3. Öğretide ve Yargıtayın devamlılık gösteren uygulamalarında, taşınmaz hakkında derdest ortaklığın giderilmesi davasının, kentsel dönüşüm uygulamasının ya da kamulaştırma işleminin bulunması gibi istisnai durumlarda muhdesatın tespiti davasının açılmasında güncel hukuki yararın bulunduğu kabul edilmektedir.

3. Değerlendirme
1. Bölge Adliye Mahkemelerinin nihai kararlarının bozulması 6100 sayılı Kanun’un 371 inci maddesinde yer alan sebeplerden birinin varlığı hâlinde mümkündür.

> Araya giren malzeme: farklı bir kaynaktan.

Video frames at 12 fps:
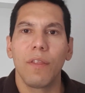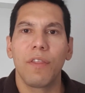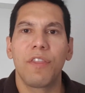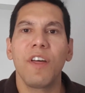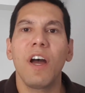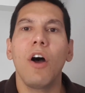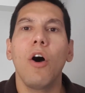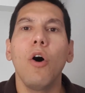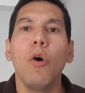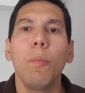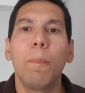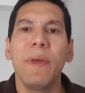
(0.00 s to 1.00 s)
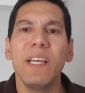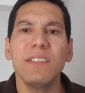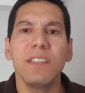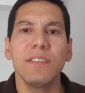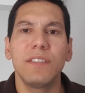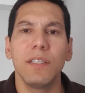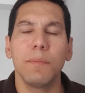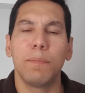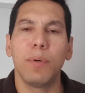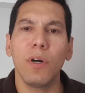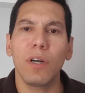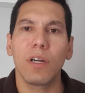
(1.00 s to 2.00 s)
The whole Byzantine
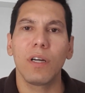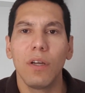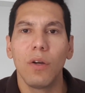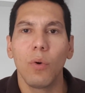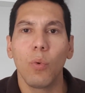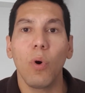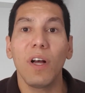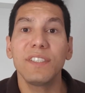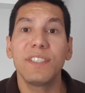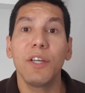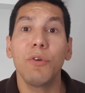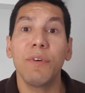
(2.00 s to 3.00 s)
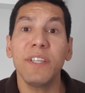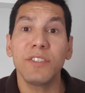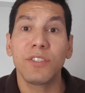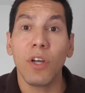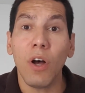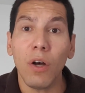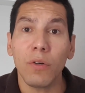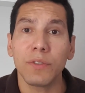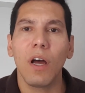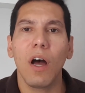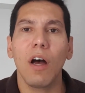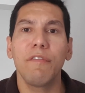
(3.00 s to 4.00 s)
bulk was a
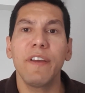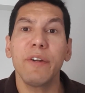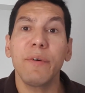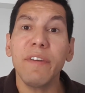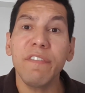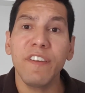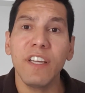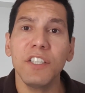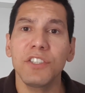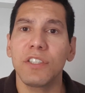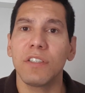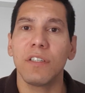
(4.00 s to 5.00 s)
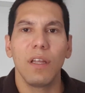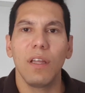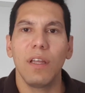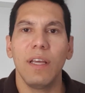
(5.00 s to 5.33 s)
result of a revision.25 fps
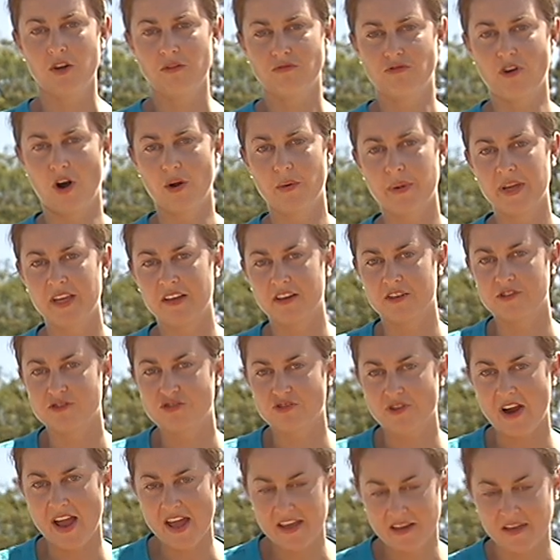Rowing a
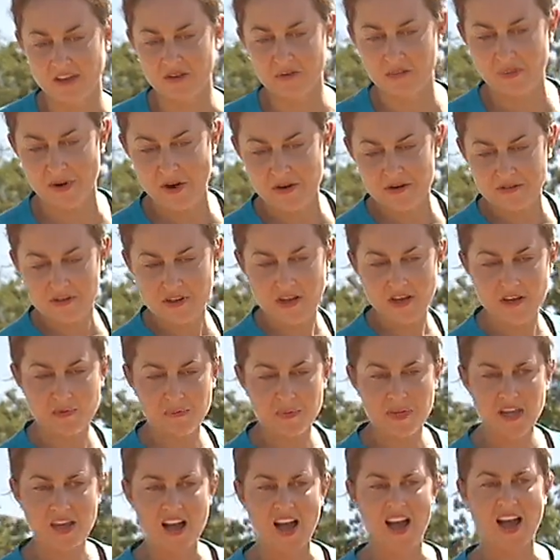dragon boat can
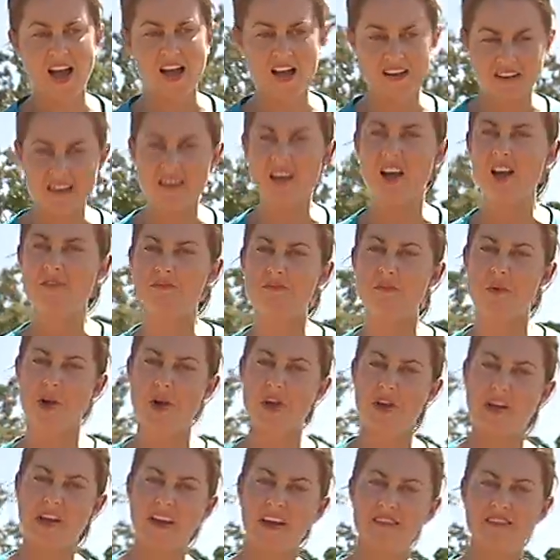be hard enough
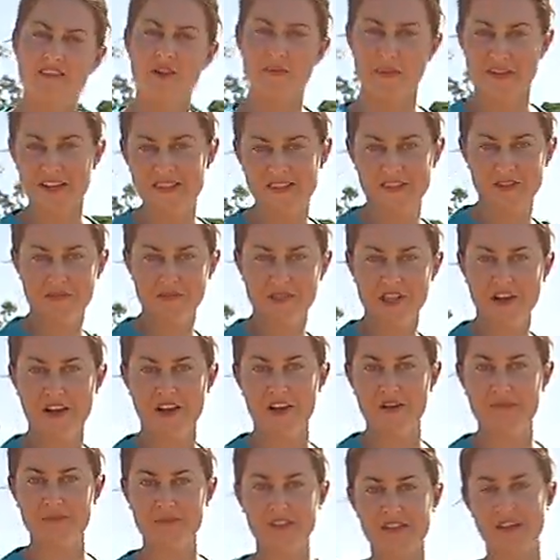work at the best of
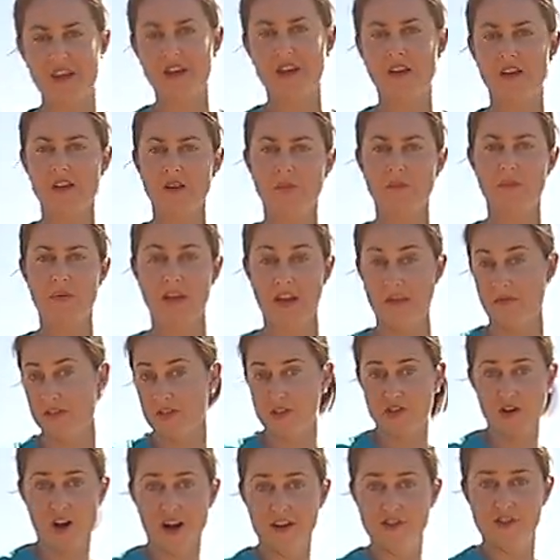times, but ever
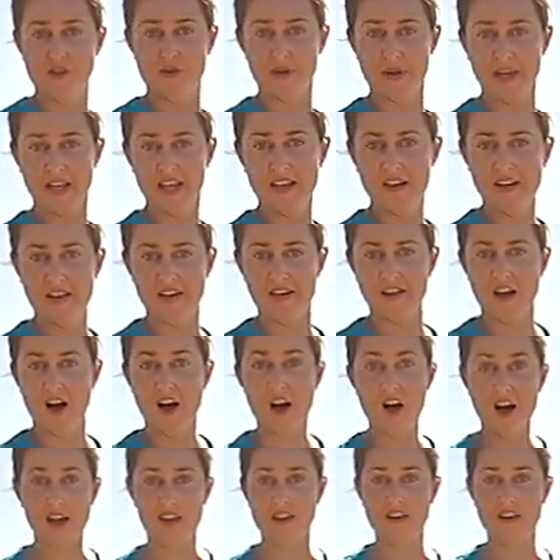tried doing it in highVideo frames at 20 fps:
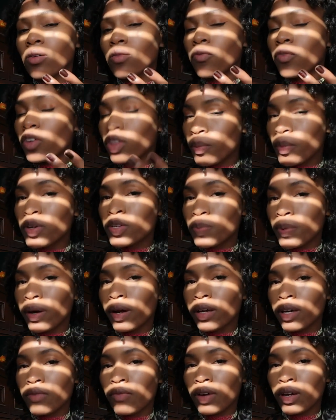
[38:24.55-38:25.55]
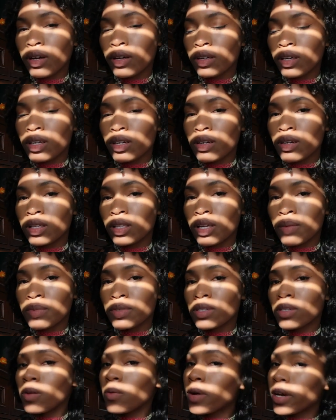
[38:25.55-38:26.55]
for the most part, I can find on Kindle
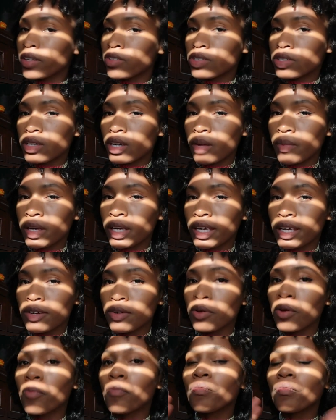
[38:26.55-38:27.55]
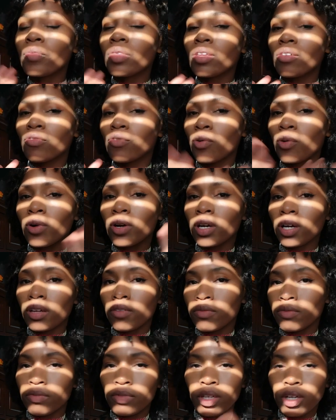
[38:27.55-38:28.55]
Unlimited, or I can just get on my Kindle for,
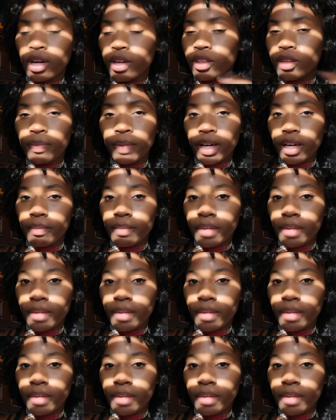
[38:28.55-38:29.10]
the bare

2. Temyizen incelenen karar, tarafların karşılıklı iddia ve savunmalarına, dayandıkları belgelere, uyuşmazlığa uygulanması gereken hukuk kuralları ile hukuki ilişkinin nitelendirilmesine, dava şartlarına, yargılama ve ispat kuralları ile kararda belirtilen gerekçelere göre usul ve kanuna uygun olup davacı vekilinin temyiz dilekçesinde ileri sürdüğü nedenler kararın bozulmasını gerektirecek nitelikte görülmemiştir.

VI. KARAR
Açıklanan sebeplerle;
Temyiz olunan Bölge Adliye Mahkemesi kararının 6100 sayılı Kanun’un 370 inci maddesinin birinci fıkrası uyarınca ONANMASINA,

Aşağıda yazılı temyiz giderinin temyiz edene yükletilmesine,

Dosyanın İlk Derece Mahkemesine, kararın bir örneğinin Bölge Adliye Mahkemesine gönderilmesine,

21.06.2023 tarihinde oy birliğiyle karar verildi.